The Hearing Examiner concluded that while the plaintiff’s condition may preclude him from engaging in work involving heavy lifting or prolonged standing, it did not appear from the evidence that the plaintiff’s ability to get about and to use his hands and arms is restricted to such an extent as to prevent him from engaging in various kinds of light manual work.
In the ease at bar, there is substantial evidence to support the findings of fact made by the Hearing Examiner. The medical examinations made by Dr. Hundley and the examination made by Dr. Logue establish that with reasonable effort and safety the plaintiff’s impairment can be diminished to the extent of enabling him to engage in some substantial gainful activity.
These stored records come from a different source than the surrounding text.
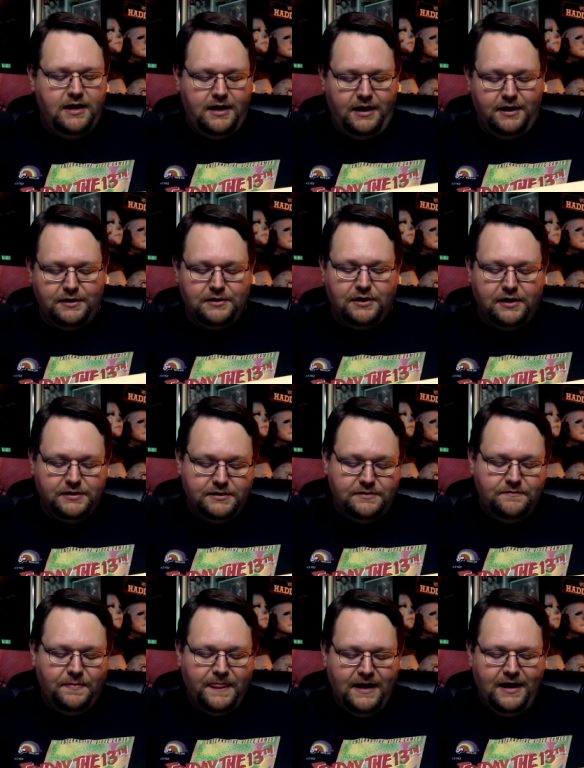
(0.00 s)
in
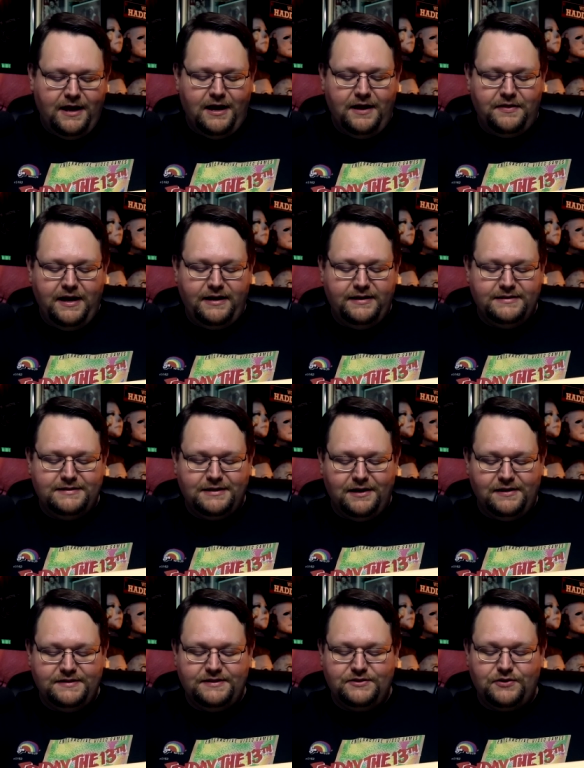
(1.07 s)
London. Uh, they
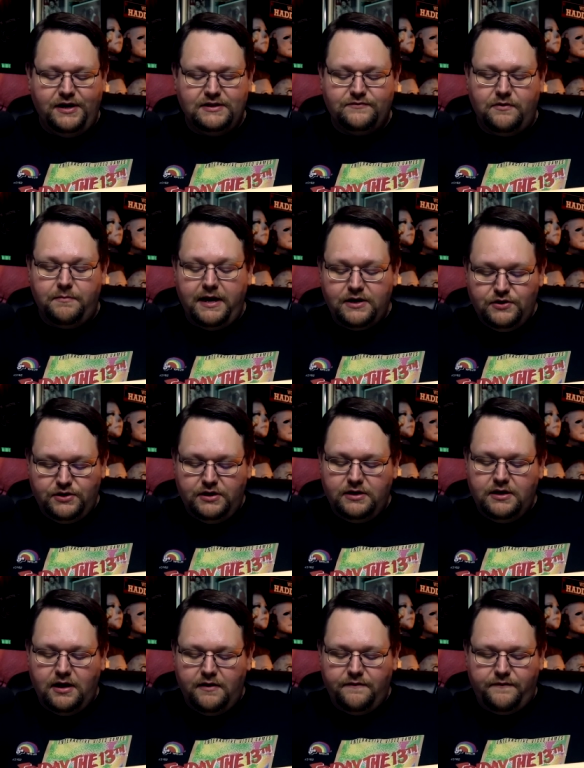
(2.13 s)
discuss the
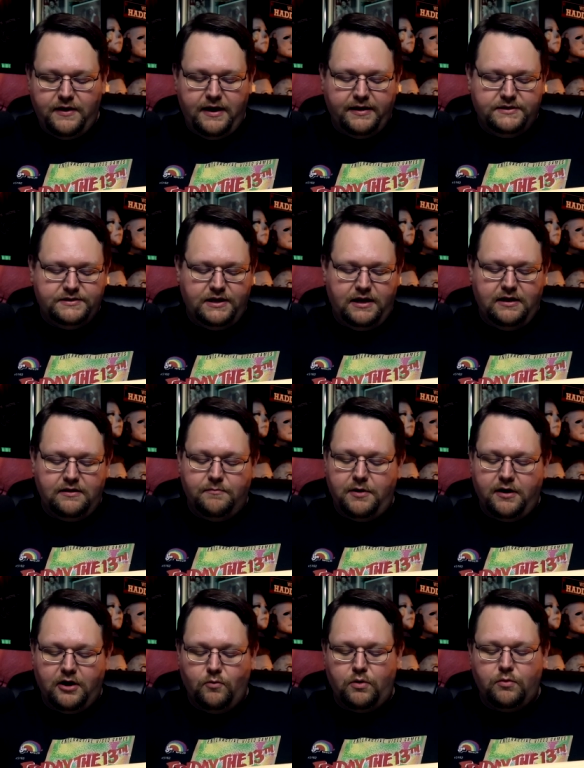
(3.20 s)
transformation effects in
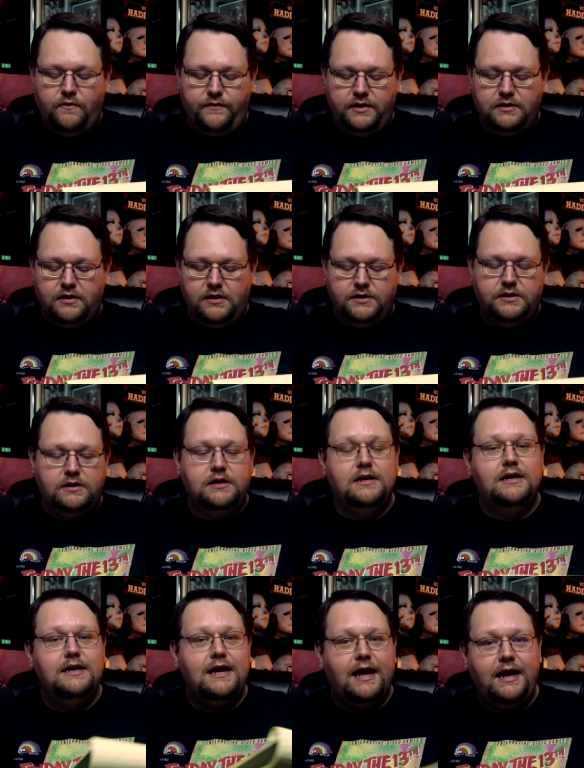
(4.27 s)
American Werewolf in London
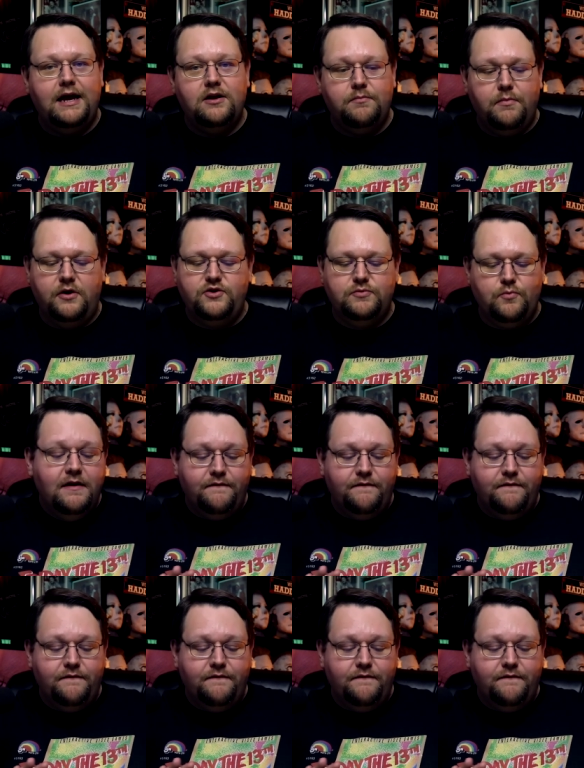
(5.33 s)
and much more.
It appears from a careful reading of the examinations made by Dr. Brice and Dr. Steele that neither of the reports indicate that the plaintiff is disabled to work within the meaning of the social security regulations. Rather, these two reports corroborate the findings made by Dr. Huntley and Dr. Logue with respect to plaintiff’s impairments. Only Dr. Bond stated that in his opinion the plaintiff was “disabled to work or walk.” As Judge Miller has observed in Park v. Celebrezze, supra, 214 F.Supp. at 162:
“ * * * the findings of the hearing examiner are not supported by substantial evidence when he relies on isolated remarks in one or two of the medical reports before him.” (citation omitted)
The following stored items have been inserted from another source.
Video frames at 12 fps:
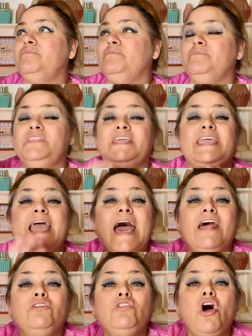the
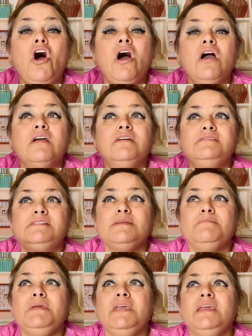catalog to
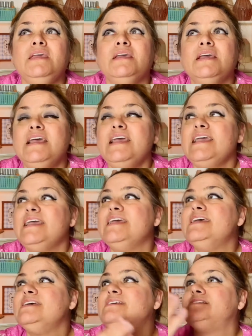me
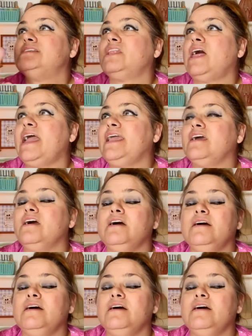is like,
Conversely, the plaintiff cannot now successfully argue that the Hearing Examiner’s decision is not supported by substantial evidence when the record, considered in its entirety, more than adequately supports this decision notwithstanding the isolated remark made by Dr. Bond in his report of June 14, 1961.
The motion for summary judgment made by the plaintiff is denied and the motion for summary judgment made by the defendant is granted.